Figure 5 illustrates the multi-class Receiver Operating Characteristic (ROC) curves for eleven machine learning models across three levels of behavioral intention—High, Medium, and Low—to use antimicrobials appropriately. The Area Under the Curve (AUC) values are reported for each class, providing a quantitative assessment of each model’s ability to discriminate between intention categories.

Fig. 5
figure 5

Multi-class ROC curves for classifying intention to use antimicrobials appropriately (high/medium/low).

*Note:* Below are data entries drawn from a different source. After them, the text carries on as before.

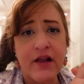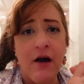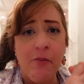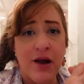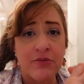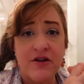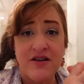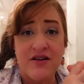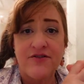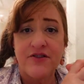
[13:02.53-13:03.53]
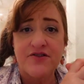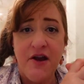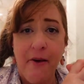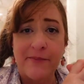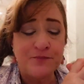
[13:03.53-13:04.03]
I'm gonna eat this
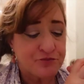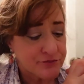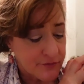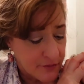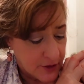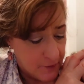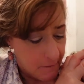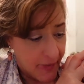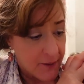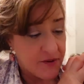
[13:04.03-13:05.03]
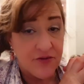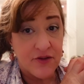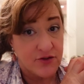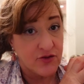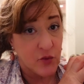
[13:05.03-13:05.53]
now, but
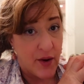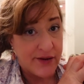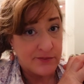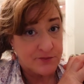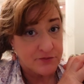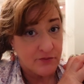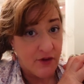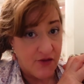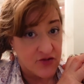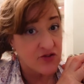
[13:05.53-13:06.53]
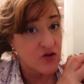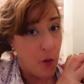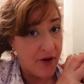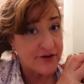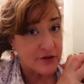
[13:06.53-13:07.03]
this is a win. This is
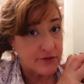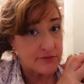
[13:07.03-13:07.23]
quite good.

Ensemble models—particularly Voting, Stacking, and XGBoost—demonstrated consistently strong discriminative performance, each achieving AUC values of 0.99 across all three intention levels. These results highlight their robustness in capturing complex decision boundaries and maintaining balanced accuracy across class distributions. LightGBM also performed exceptionally well, with AUCs of 0.98 for the High and Medium groups, and a perfect 1.00 for the Low intention category—traditionally the most challenging to classify due to class imbalance. This suggests LightGBM’s capacity to detect nuanced distinctions in underrepresented subpopulations. AdaBoost and Gradient Boosting followed closely, with AUC values ≥ 0.98 across all categories, further validating their effectiveness as competitive ensemble classifiers. Among traditional algorithms, Logistic Regression, SVM, and MLP also exhibited high AUC values (≥ 0.98), though with slightly more variation across intention levels. For example, K-Nearest Neighbors (KNN) recorded a lower AUC of 0.95 for the Low group, indicating potential limitations in handling imbalanced data or diffuse class boundaries. Naive Bayes, despite its relatively lower F1-scores in earlier analyses, achieved surprisingly strong AUCs—0.97 for High and Medium, and 0.96 for Low—suggesting that it effectively distinguishes between intention levels on a probabilistic level, though its calibration and precision-recall trade-offs may require further refinement.